TASK ITEM –
The data must be transcribed exactly, with no line missing.
======
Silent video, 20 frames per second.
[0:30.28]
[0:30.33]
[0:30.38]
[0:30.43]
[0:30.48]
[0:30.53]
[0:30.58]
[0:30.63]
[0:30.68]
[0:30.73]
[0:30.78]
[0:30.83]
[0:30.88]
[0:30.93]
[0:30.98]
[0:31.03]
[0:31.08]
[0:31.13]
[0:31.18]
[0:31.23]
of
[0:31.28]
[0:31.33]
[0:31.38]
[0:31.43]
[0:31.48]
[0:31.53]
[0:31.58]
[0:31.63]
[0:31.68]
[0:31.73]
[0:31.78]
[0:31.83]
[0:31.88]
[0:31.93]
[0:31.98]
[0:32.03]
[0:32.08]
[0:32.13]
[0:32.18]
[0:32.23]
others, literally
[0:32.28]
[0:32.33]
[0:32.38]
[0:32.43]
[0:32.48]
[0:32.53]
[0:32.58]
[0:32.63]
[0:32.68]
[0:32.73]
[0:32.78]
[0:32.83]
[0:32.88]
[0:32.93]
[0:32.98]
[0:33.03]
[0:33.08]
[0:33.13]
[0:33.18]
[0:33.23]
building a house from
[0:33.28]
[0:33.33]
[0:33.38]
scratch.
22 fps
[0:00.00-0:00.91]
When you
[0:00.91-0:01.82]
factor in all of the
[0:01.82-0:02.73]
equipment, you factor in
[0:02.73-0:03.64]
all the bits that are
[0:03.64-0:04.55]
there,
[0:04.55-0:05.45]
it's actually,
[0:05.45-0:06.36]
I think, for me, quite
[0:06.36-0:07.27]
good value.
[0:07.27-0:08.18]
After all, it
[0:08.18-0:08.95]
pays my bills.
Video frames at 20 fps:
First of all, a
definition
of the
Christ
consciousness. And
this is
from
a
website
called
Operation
======
ANSWER SPACE –
Silent video, 20 frames per second.
[0:30.28]
[0:30.33]
[0:30.38]
[0:30.43]
[0:30.48]
[0:30.53]
[0:30.58]
[0:30.63]
[0:30.68]
[0:30.73]
[0:30.78]
[0:30.83]
[0:30.88]
[0:30.93]
[0:30.98]
[0:31.03]
[0:31.08]
[0:31.13]
[0:31.18]
[0:31.23]
of
[0:31.28]
[0:31.33]
[0:31.38]
[0:31.43]
[0:31.48]
[0:31.53]
[0:31.58]
[0:31.63]
[0:31.68]
[0:31.73]
[0:31.78]
[0:31.83]
[0:31.88]
[0:31.93]
[0:31.98]
[0:32.03]
[0:32.08]
[0:32.13]
[0:32.18]
[0:32.23]
others, literally
[0:32.28]
[0:32.33]
[0:32.38]
[0:32.43]
[0:32.48]
[0:32.53]
[0:32.58]
[0:32.63]
[0:32.68]
[0:32.73]
[0:32.78]
[0:32.83]
[0:32.88]
[0:32.93]
[0:32.98]
[0:33.03]
[0:33.08]
[0:33.13]
[0:33.18]
[0:33.23]
building a house from
[0:33.28]
[0:33.33]
[0:33.38]
scratch.
22 fps
[0:00.00-0:00.91]
When you
[0:00.91-0:01.82]
factor in all of the
[0:01.82-0:02.73]
equipment, you factor in
[0:02.73-0:03.64]
all the bits that are
[0:03.64-0:04.55]
there,
[0:04.55-0:05.45]
it's actually,
[0:05.45-0:06.36]
I think, for me, quite
[0:06.36-0:07.27]
good value.
[0:07.27-0:08.18]
After all, it
[0:08.18-0:08.95]
pays my bills.
Video frames at 20 fps:
First of all, a
definition
of the
Christ
consciousness. And
this is
from
a
website
called
Operation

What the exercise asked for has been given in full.